Cette loi exigerait que le ministère de la Sécurité intérieure fournisse certaines communications gratuites aux personnes détenues en immigration. Elle stipule que les personnes détenues doivent avoir au moins un appel de 10 minutes à un membre de la famille immédiate pendant les 5 premières heures de détention et à nouveau lorsqu'elles arrivent à un nouvel endroit. Si un détenu ne peut pas joindre sa famille, le personnel doit continuer d'essayer. Les détenus recevraient au moins 200 minutes sortantes gratuites par mois pour des appels à la famille ou à d'autres, plus des minutes illimitées gratuites pour des appels avec un avocat, certains tribunaux et bureaux d'immigration, des enquêteurs sur les conditions de détention, le Haut-Commissaire des Nations Unies pour les réfugiés, et certains bureaux gouvernementaux aidant avec les documents d'immigration. La loi exige des appels privés et non surveillés pour les communications juridiques et certaines communications de surveillance, sauf lorsqu'un mandat judiciaire autorise la surveillance. Elle demande au secrétaire de la Sécurité intérieure d'établir des protocoles pour empêcher la dissuasion ou la représaille et permet aux établissements de fixer des règles de temps, de lieu et de manière tant que ces règles sont appliquées de manière cohérente, communiquées aux détenus à leur arrivée, et disponibles publiquement.
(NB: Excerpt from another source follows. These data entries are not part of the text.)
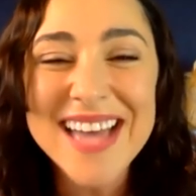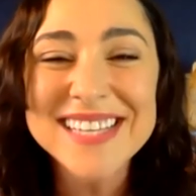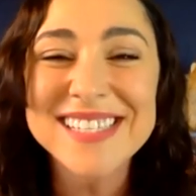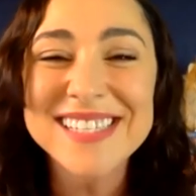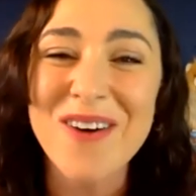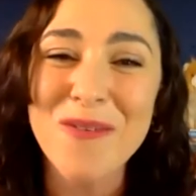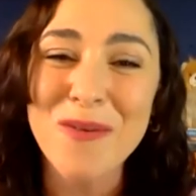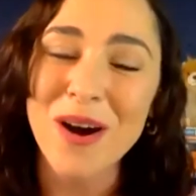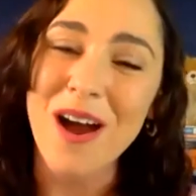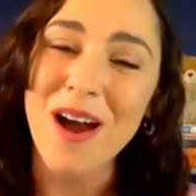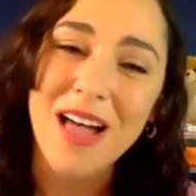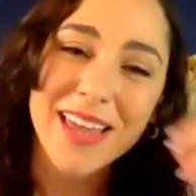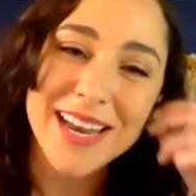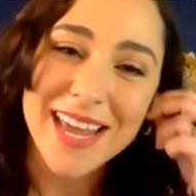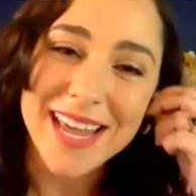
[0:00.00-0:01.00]
So we're
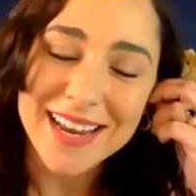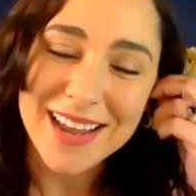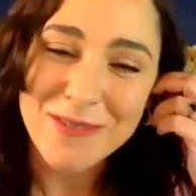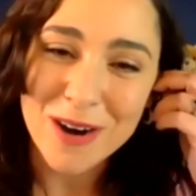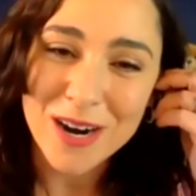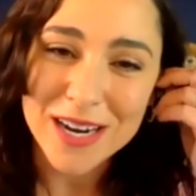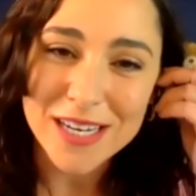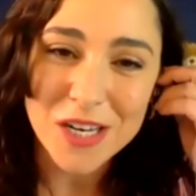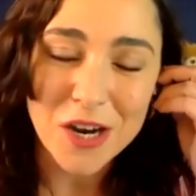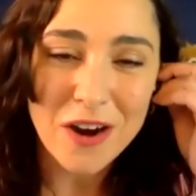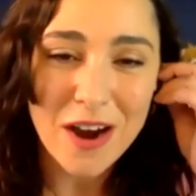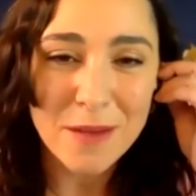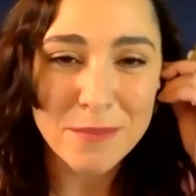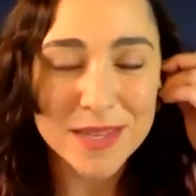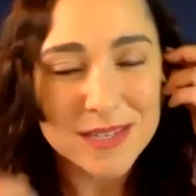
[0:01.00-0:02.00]
all in
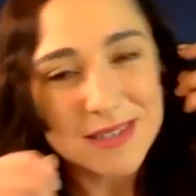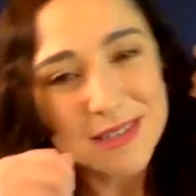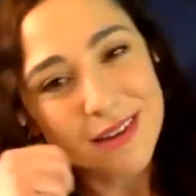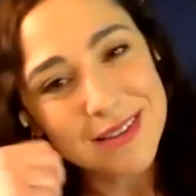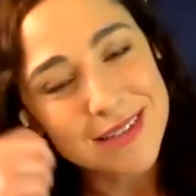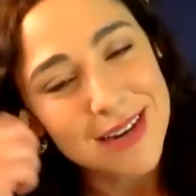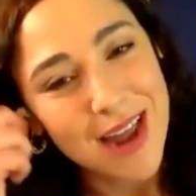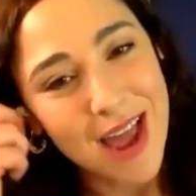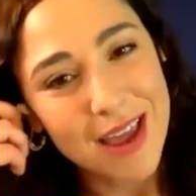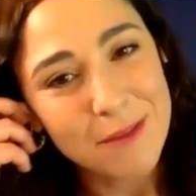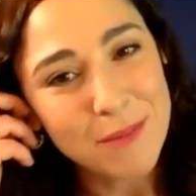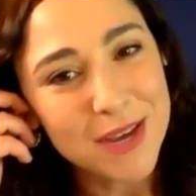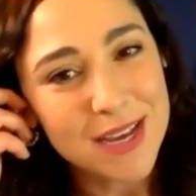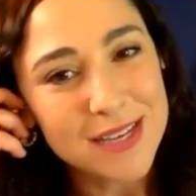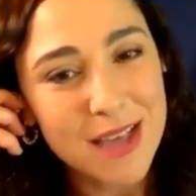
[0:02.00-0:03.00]
Europe tonight
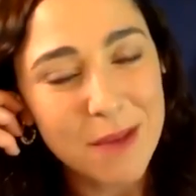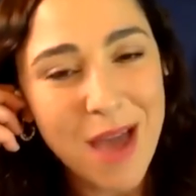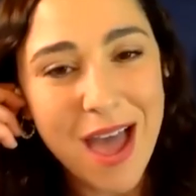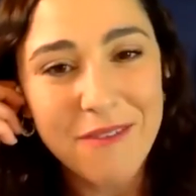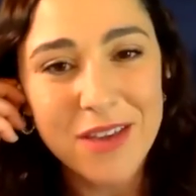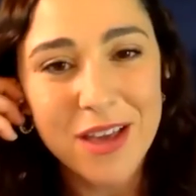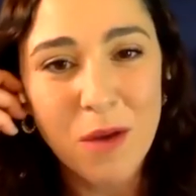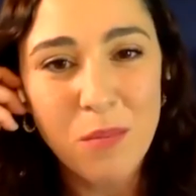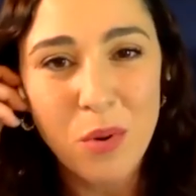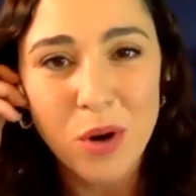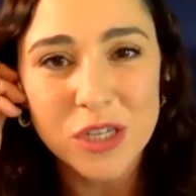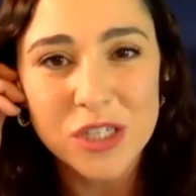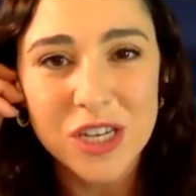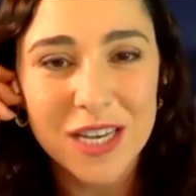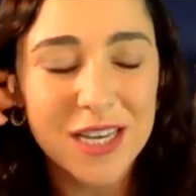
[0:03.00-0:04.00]
because I'm having a
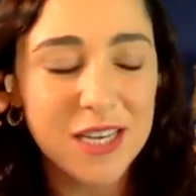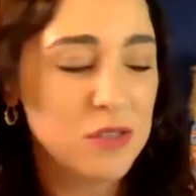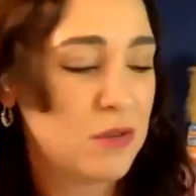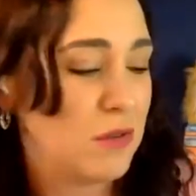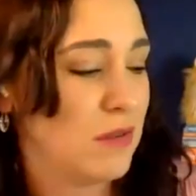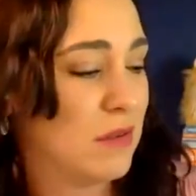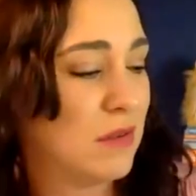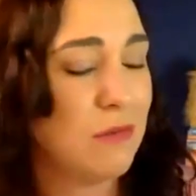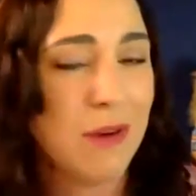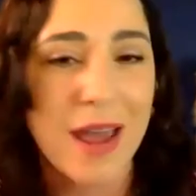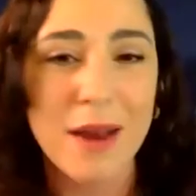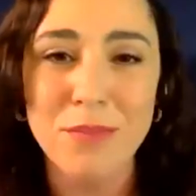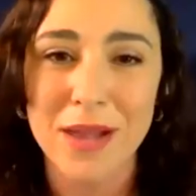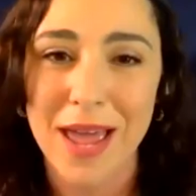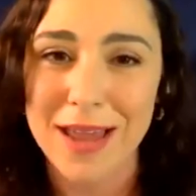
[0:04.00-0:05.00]
Portuguese
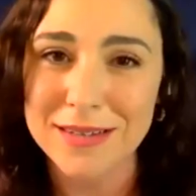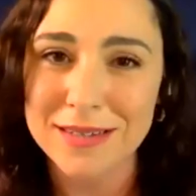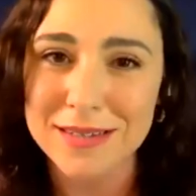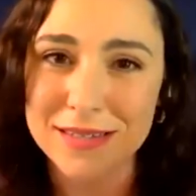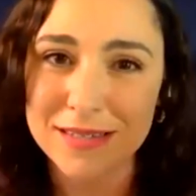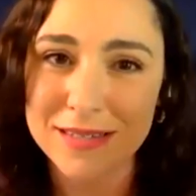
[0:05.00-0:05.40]
red blend.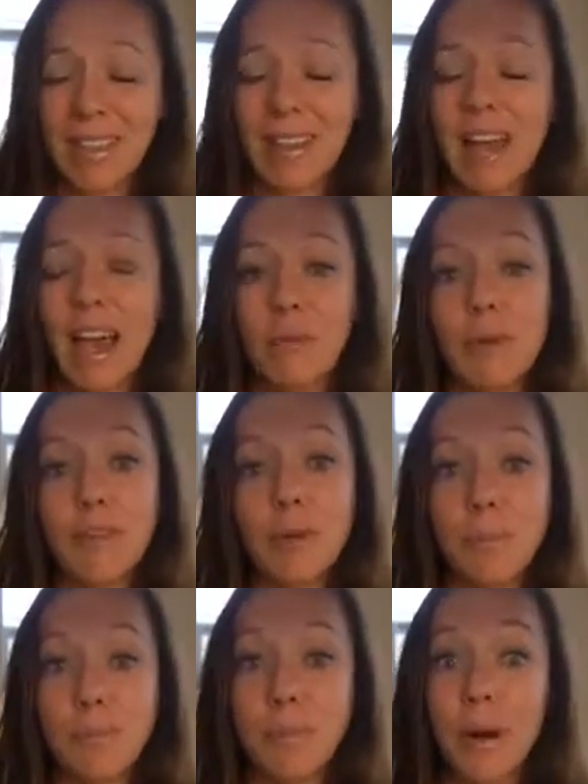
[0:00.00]
If you're
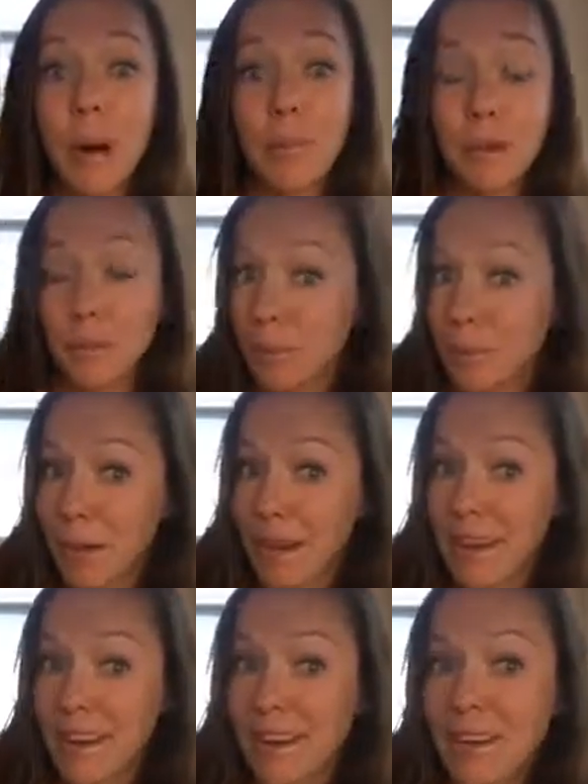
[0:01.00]
properly
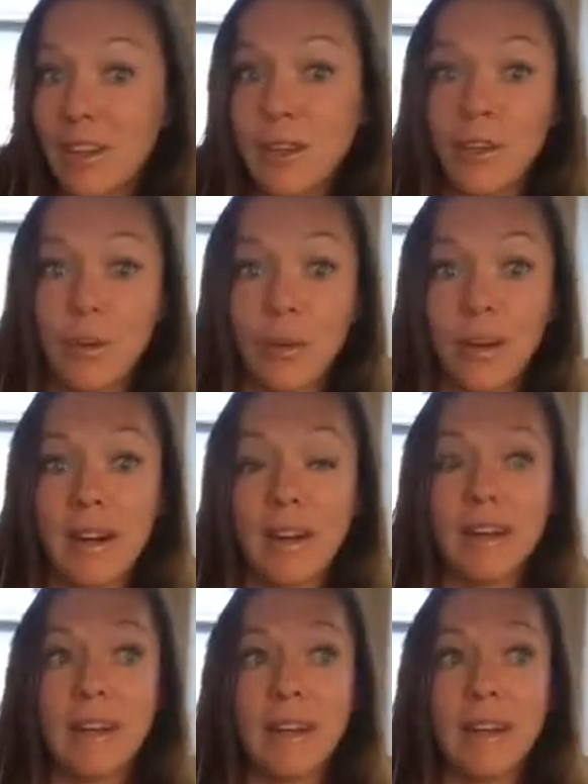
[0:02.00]
preparing yourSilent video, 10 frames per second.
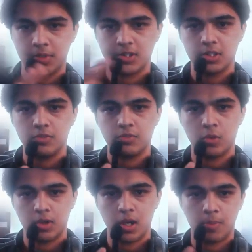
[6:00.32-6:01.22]
person
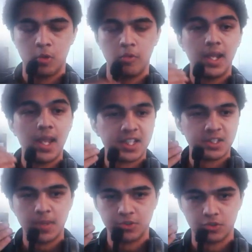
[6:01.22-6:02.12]
for approving
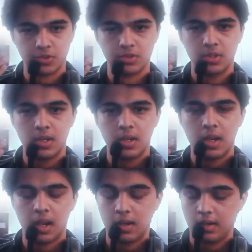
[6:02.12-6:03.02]
expenses,
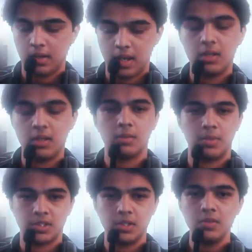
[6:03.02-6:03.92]
and any other
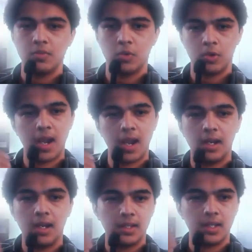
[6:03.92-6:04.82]
person for
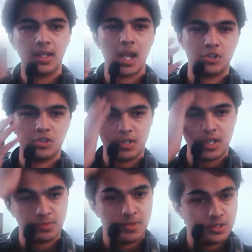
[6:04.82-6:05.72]
handling the cash
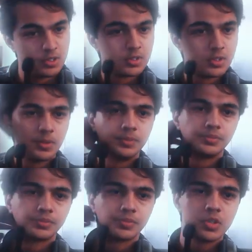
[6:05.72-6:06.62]
expenses.
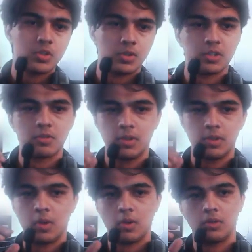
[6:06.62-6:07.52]
So this will
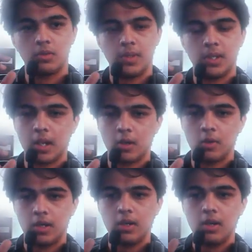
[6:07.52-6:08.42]
all be
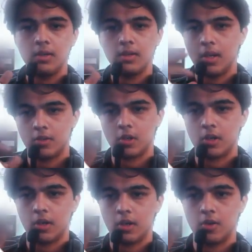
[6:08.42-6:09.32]
calculated in
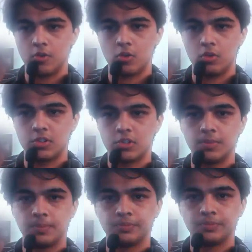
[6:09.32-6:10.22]
internal controls.
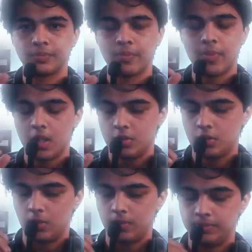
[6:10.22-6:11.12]

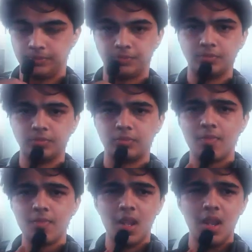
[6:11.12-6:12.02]
So
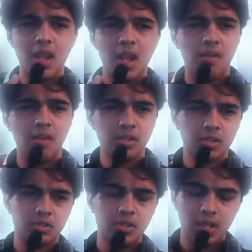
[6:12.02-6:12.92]
every
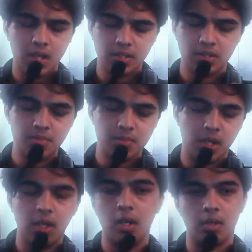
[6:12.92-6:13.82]
industry has some
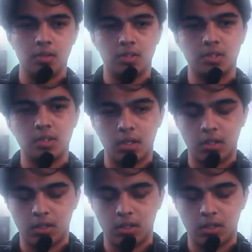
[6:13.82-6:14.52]
indicators that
La loi stipule également que le gouvernement fédéral devrait payer pour les communications couvertes et inclut une clause de sauvegarde qui ne modifie pas les accords de règlement existants.
La loi stipule que les communications couvertes doivent être fournies "aux frais du gouvernement fédéral." Aucune information disponible publiquement sur les estimations de coûts totaux ou les montants de financement n'est incluse dans le texte de la loi.
Le texte de la loi et les sponsors affirment que les personnes en détention civile pour immigration ont besoin d'accéder à un avocat et de maintenir le contact avec leur famille. Il est noté qu'un programme antérieur (commencé en avril 2020) fournissait jusqu'à 520 minutes gratuites par mois pendant l'urgence de santé publique COVID-19, mais que ce programme a été arrêté en 2024 faute de financement. La loi stipule que certains fonds récemment fournis à l'Immigration et aux Douanes des États-Unis devraient être réservés pour rétablir le service téléphonique gratuit pour les détenus.
Aucune information disponible publiquement sur les points de vue des opposants ou les objections formelles n'est incluse dans le texte de la loi ou les métadonnées accompagnantes.